> [EXERCISE]
Once you find the line with "[00:00:02.00 to 00:00:03.00]" in the data below, transcribe exactly each line from there to the line with "Transcript: المناخيه والجويه اللي كانت", inclusive, and nothing else. Drop the pictures.

> [DATA IN THIS EXERCISE]
□ □ □

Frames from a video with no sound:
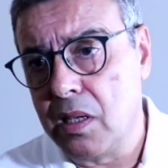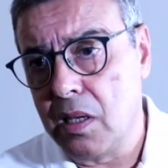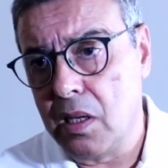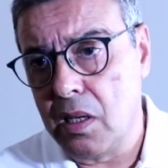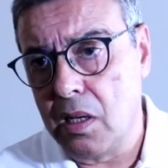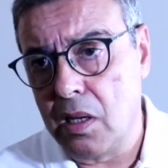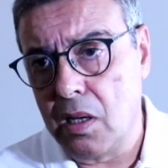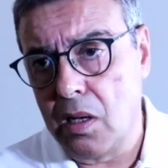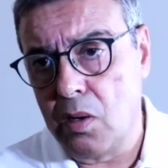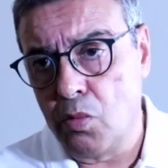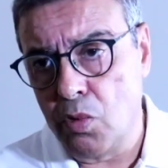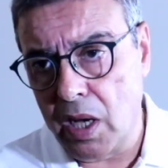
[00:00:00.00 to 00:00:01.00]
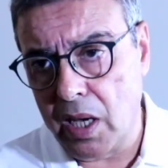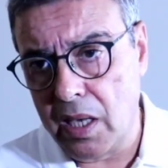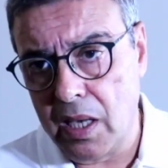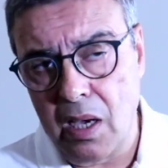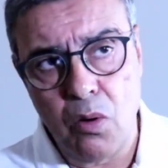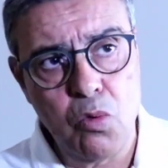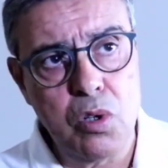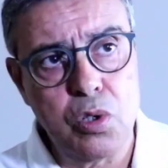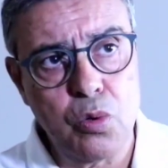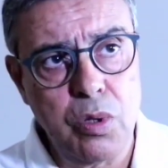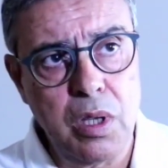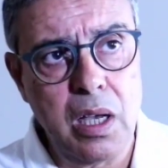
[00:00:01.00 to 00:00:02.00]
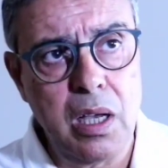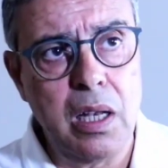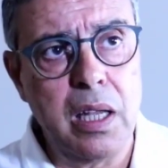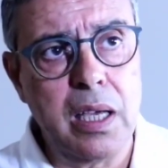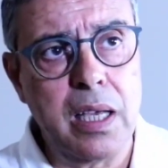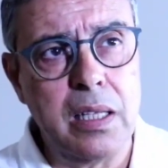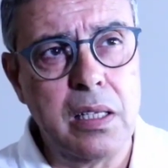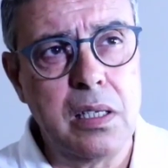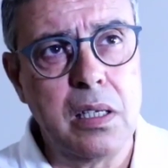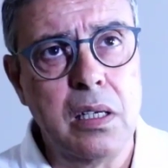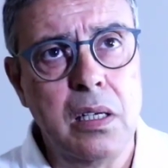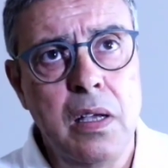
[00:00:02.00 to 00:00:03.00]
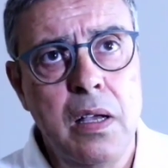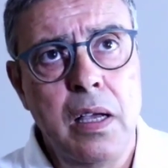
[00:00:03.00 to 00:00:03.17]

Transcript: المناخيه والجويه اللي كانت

□ □ □

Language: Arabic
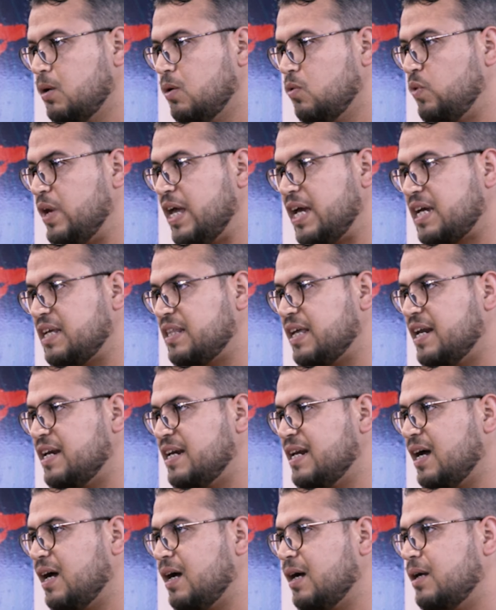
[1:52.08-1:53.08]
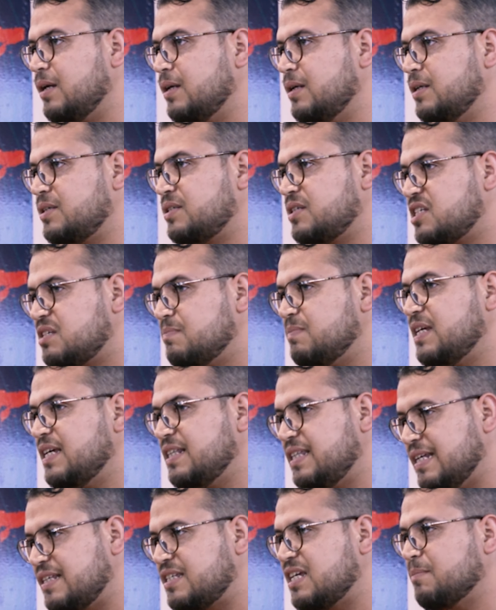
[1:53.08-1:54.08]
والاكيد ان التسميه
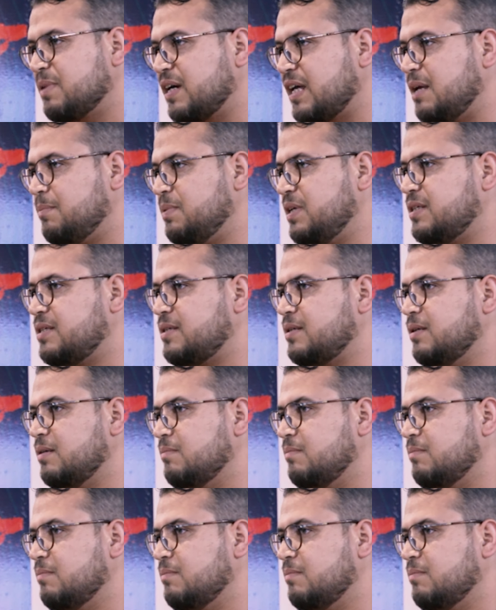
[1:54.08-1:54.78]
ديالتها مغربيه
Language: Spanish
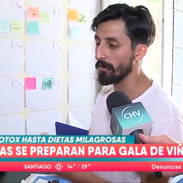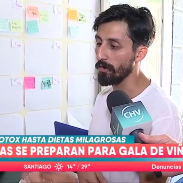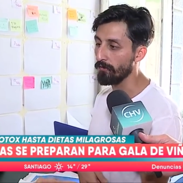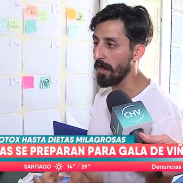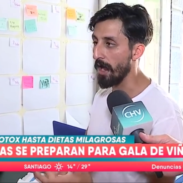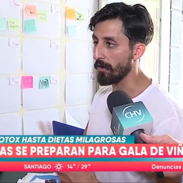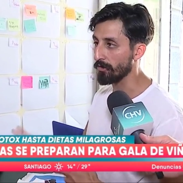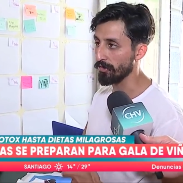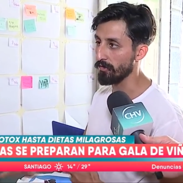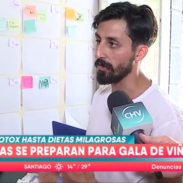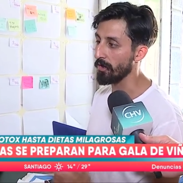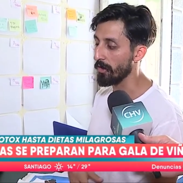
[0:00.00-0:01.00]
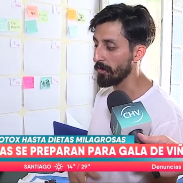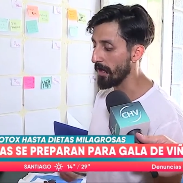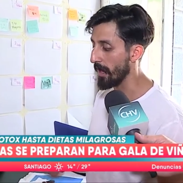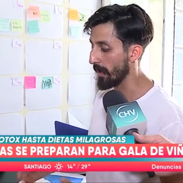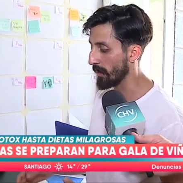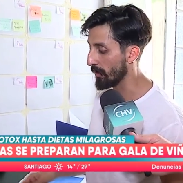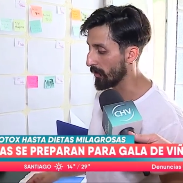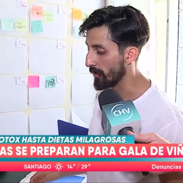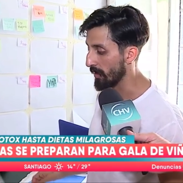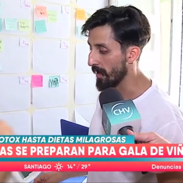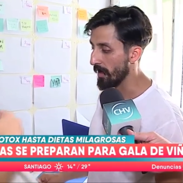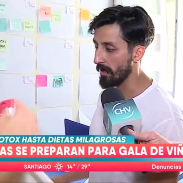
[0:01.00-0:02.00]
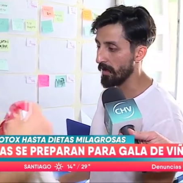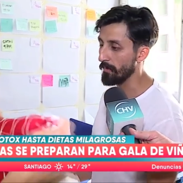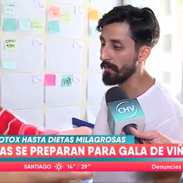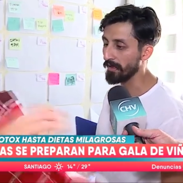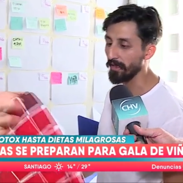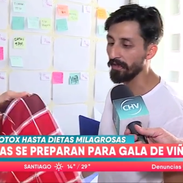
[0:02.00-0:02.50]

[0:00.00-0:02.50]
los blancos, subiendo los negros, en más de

□ □ □

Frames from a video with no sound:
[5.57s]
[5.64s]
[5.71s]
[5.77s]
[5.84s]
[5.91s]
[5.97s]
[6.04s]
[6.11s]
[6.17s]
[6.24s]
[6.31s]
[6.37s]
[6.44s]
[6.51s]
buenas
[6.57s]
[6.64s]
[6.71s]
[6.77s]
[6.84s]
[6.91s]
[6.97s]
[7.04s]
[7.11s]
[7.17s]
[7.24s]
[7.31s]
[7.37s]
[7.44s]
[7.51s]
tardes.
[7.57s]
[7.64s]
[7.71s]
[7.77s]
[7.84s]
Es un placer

□ □ □

> [REPLY]
[00:00:02.00 to 00:00:03.00]
[00:00:03.00 to 00:00:03.17]

Transcript: المناخيه والجويه اللي كانت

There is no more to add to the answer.